**WORK INSTRUCTIONS:**
Print every entry exactly as written and exclude all images.

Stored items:
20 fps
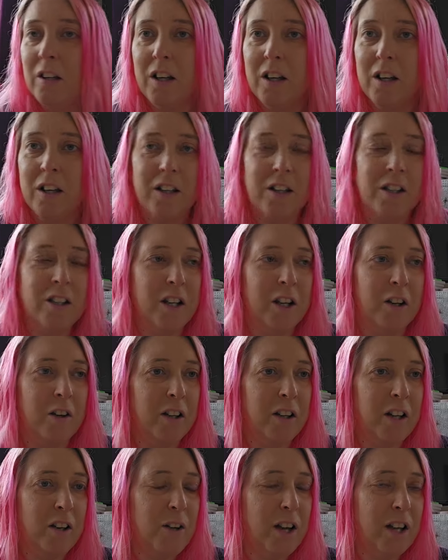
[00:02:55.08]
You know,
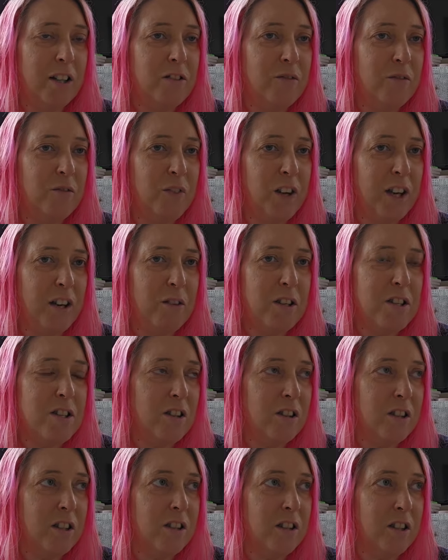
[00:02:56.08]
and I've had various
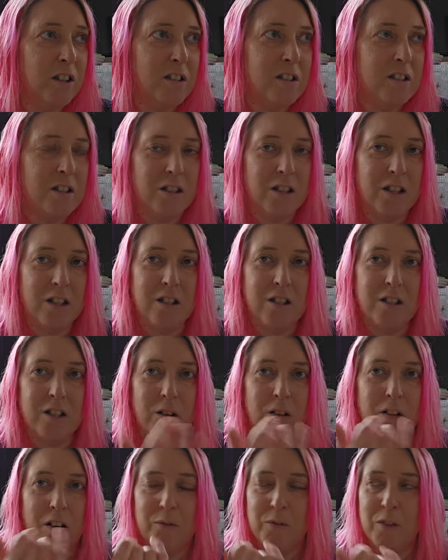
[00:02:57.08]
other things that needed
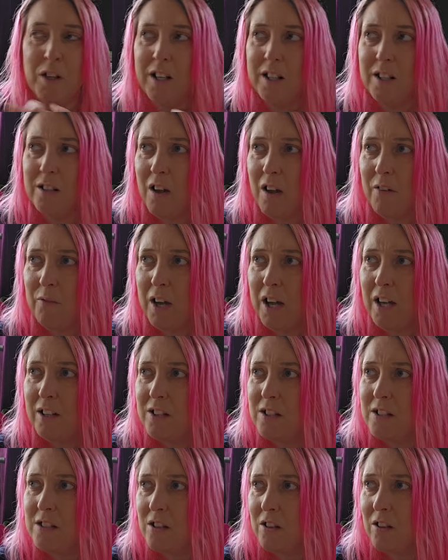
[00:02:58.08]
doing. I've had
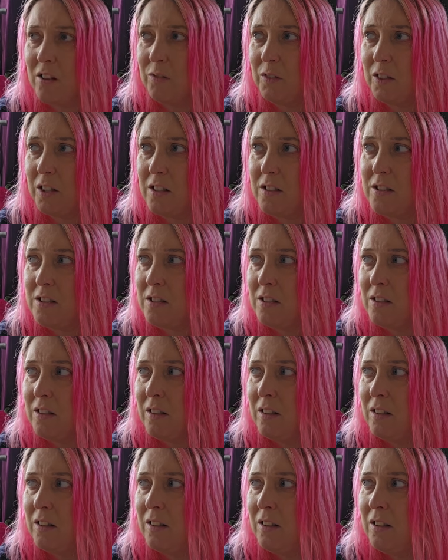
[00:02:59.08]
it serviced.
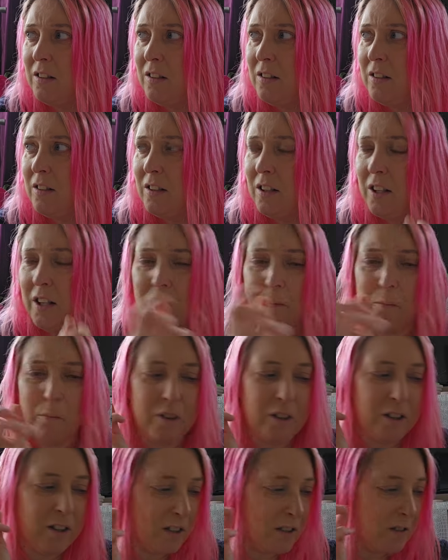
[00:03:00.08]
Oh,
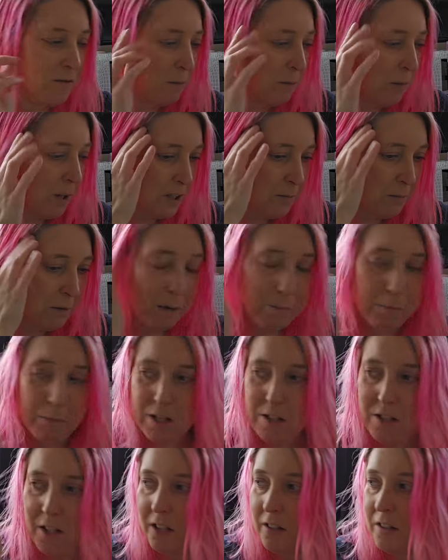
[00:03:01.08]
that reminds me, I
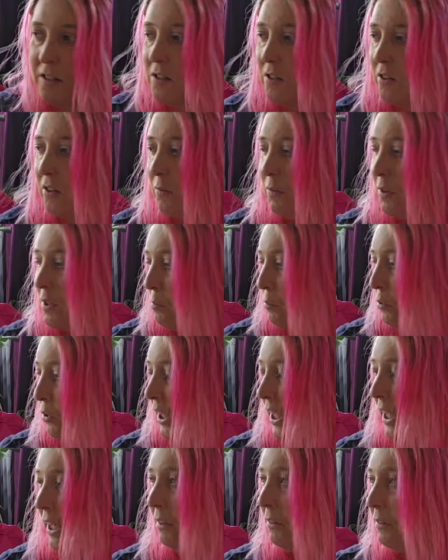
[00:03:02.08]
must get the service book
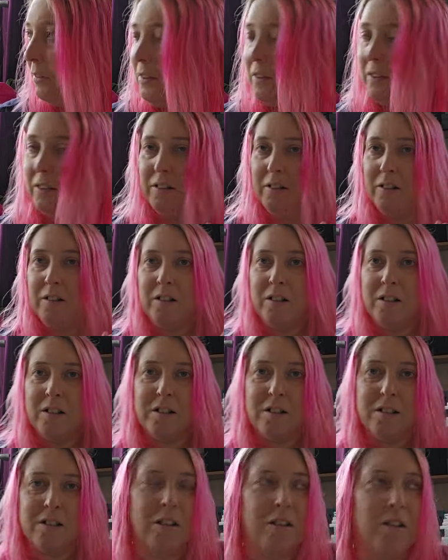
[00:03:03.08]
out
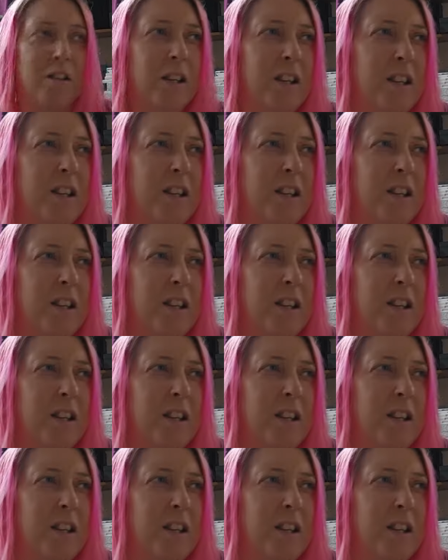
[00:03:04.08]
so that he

**SOLVED EXERCISE:**
20 fps
[00:02:55.08]
You know,
[00:02:56.08]
and I've had various
[00:02:57.08]
other things that needed
[00:02:58.08]
doing. I've had
[00:02:59.08]
it serviced.
[00:03:00.08]
Oh,
[00:03:01.08]
that reminds me, I
[00:03:02.08]
must get the service book
[00:03:03.08]
out
[00:03:04.08]
so that he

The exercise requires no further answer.